ABSTRACT: Precipitation of Saddle Dolomite Cement by CO2 Effervescence from Upward-Migrating Basinal Brines
D. L. Leach, G. S. Plumlee, A. H. Hofstra, G. P. Landis, E. L. Rowan, J. B. Viets
Saddle dolomite, a common gangue mineral in Mississippi Valley-type (MVT) ore deposits of the Ozark region, occurs throughout much of the Paleozoic stratigraphy of northern Arkansas, southern Missouri, and Kansas. Outside the main ore districts, saddle dolomite cement is found with trace amounts of sulfides in fractures, solution collapse features, a variety of vuggy and moldic porosity, and as intergranular cement.
Studies of fluid inclusions, cathodoluminescent microstratigraphy, and mineral parageneses, show that this regional saddle dolomite formed within the same hydrologic system, and from the same fluids ultimately responsible for forming the MVT districts. Mass spectrometry of the fluid inclusion gases shows the presence of both CO2-rich and H2O-rich inclusions in saddle dolomite and associated sulfides. These data indicate that CO2 effervescence (boiling) from the mineralizing brine was a widespread phenomenon accompanying dolomite precipitation in ore zones and regionally. Gradual pressure decrease along an updip fluid flow path could account for the CO2 effervescence.
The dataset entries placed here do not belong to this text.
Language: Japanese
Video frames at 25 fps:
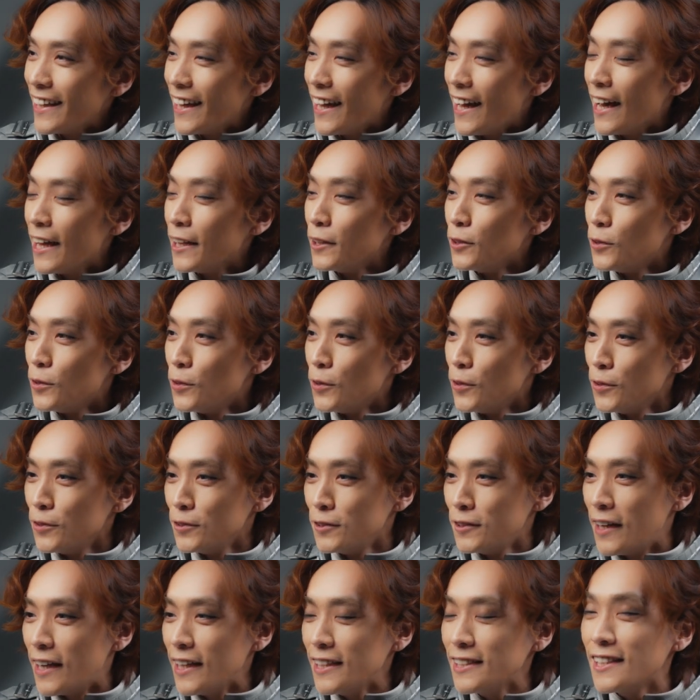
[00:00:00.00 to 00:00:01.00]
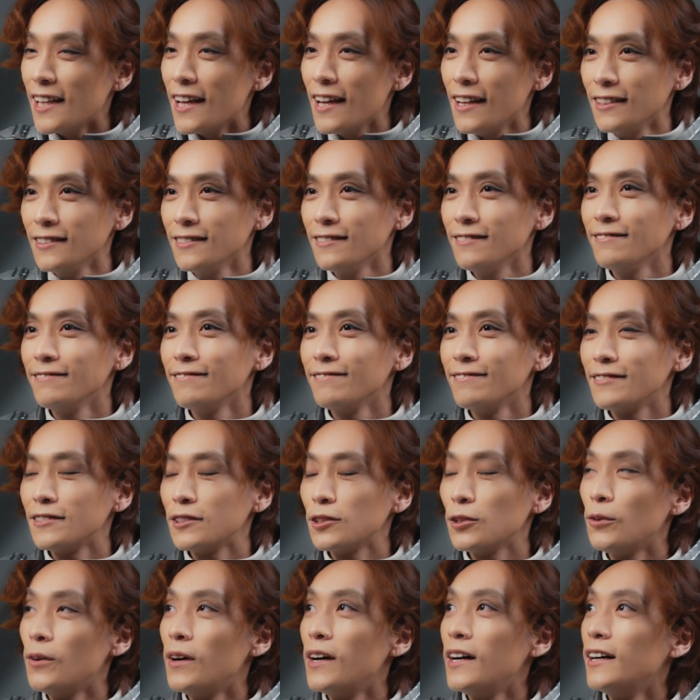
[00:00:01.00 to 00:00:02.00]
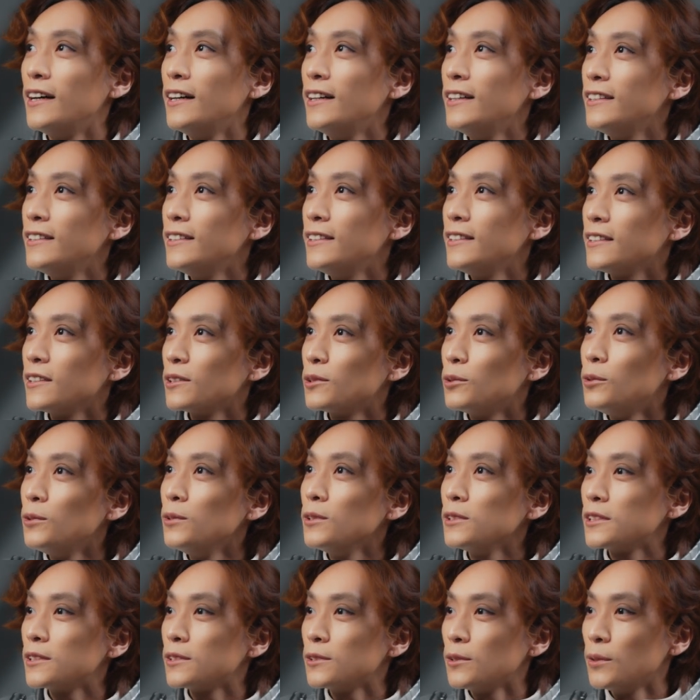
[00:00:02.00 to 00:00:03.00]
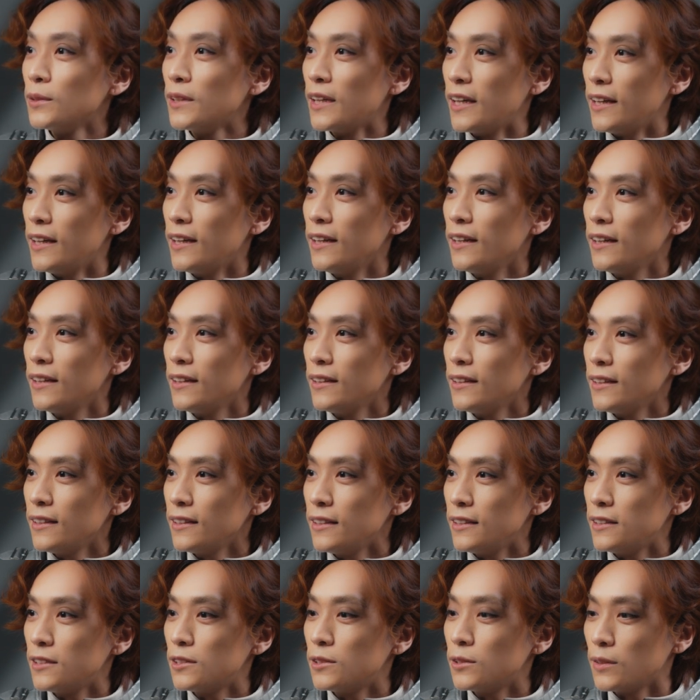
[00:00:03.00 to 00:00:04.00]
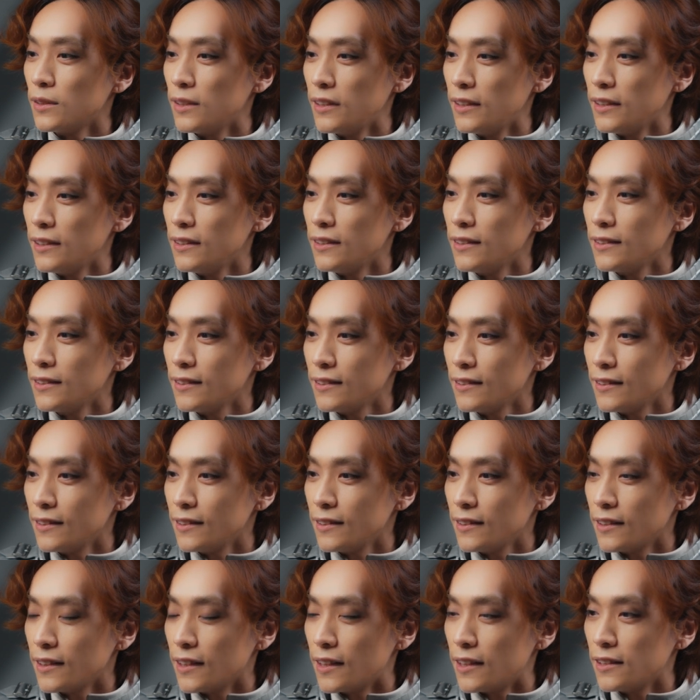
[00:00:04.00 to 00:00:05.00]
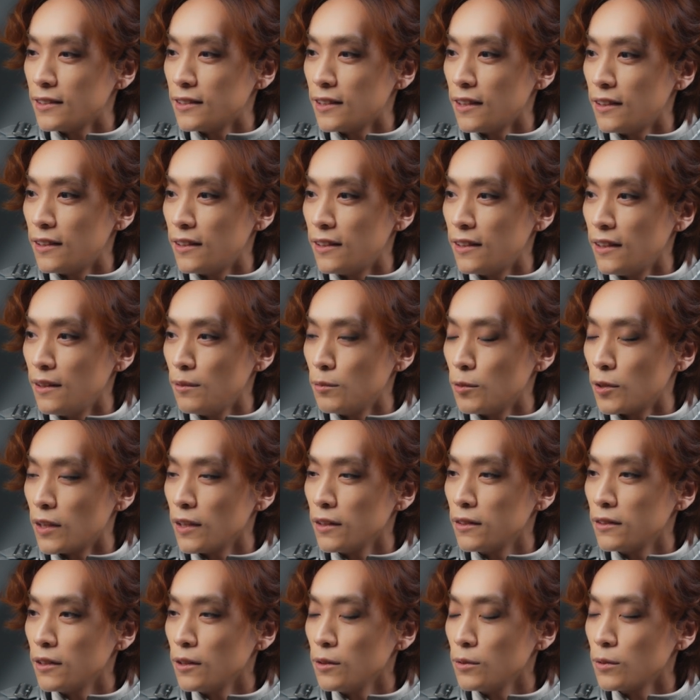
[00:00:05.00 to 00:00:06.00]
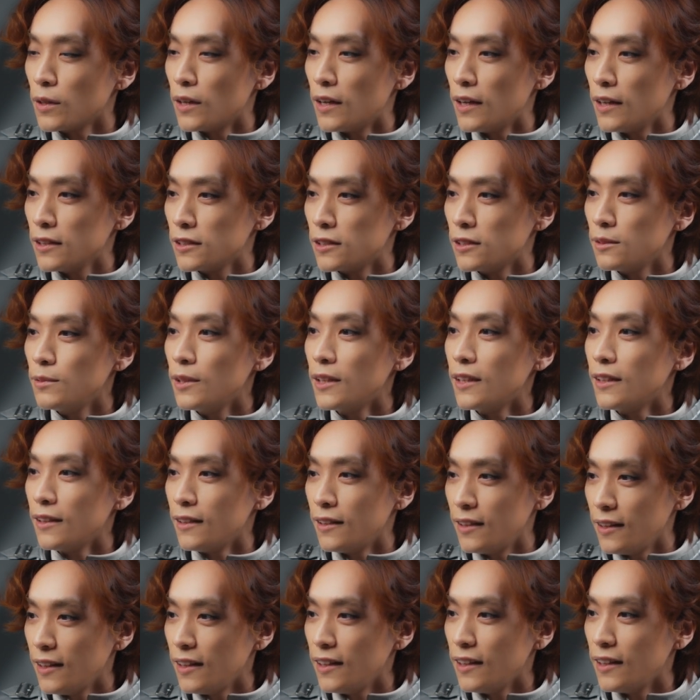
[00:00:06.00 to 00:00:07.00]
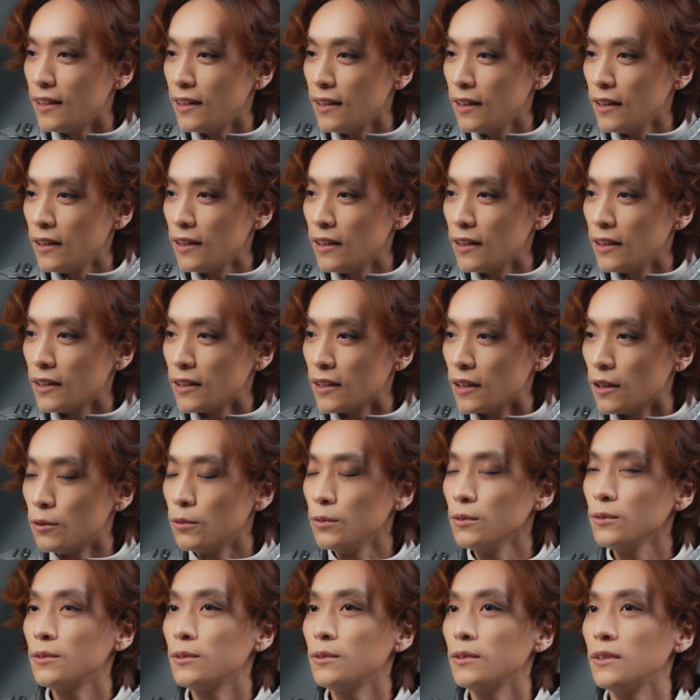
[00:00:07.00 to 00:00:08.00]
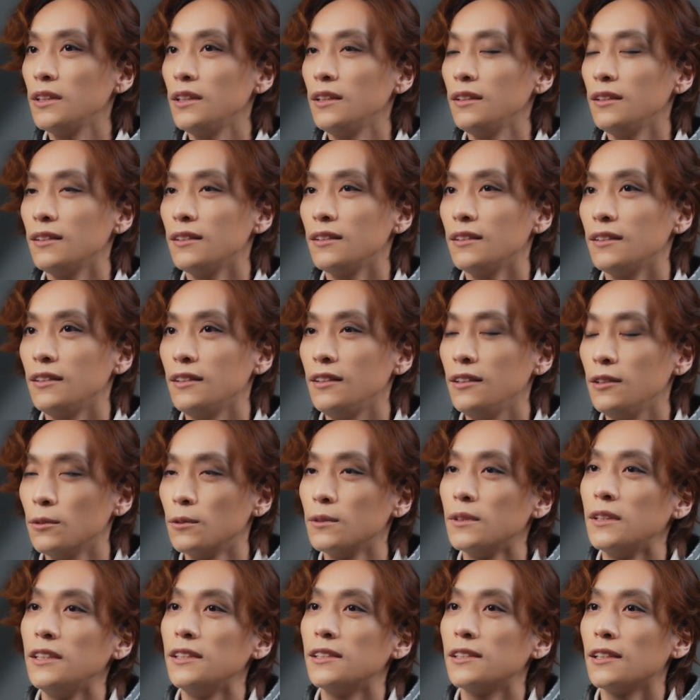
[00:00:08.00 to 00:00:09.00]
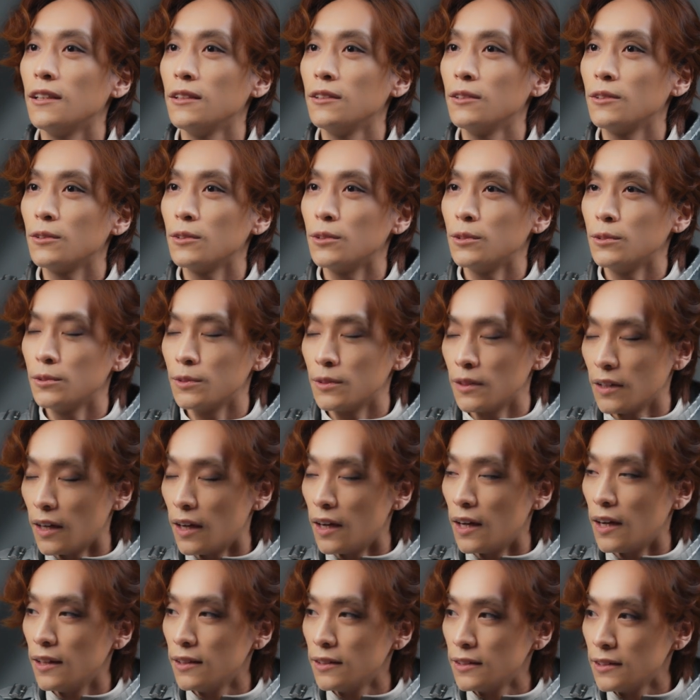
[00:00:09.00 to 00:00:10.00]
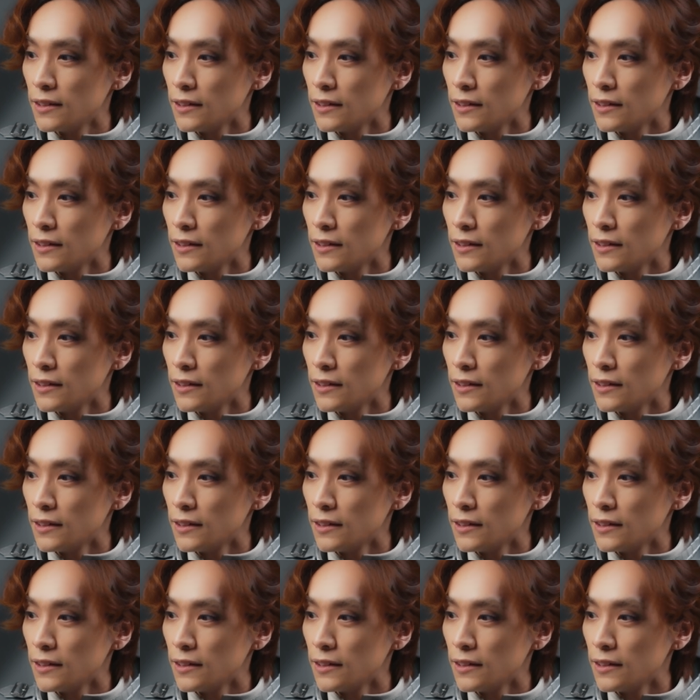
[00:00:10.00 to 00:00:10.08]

あの浦井さんとは「ゴーストで一緒にやらせてもらったのが初めてで本当にいいお兄さんというか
Reaction path modeling of dolomite precipitation, using quantitative fluid compositions determined by extraction of fluid inclusions, indicates that near-isothermal separation of a CO2-rich gas phase through boiling or effervescence from a brine of about 5 molal total dissolved solids will precipitate saddle dolomite cement and minor sulfide. However, other mechanisms, such as cooling or fluid mixing, must be invoked to explain the deposition of ore-grade sulfides. In the Ozark region, reaction path calculations indicate that a wide range of fluid compositions, under hydrostatic pressure, should have boiled at depths up to 2 km. Effervescence of CO2 from brines gradually migrating to shallower stratigraphic levels may explain the occurrence of saddle dolomite cem nt in many sedimentary basins.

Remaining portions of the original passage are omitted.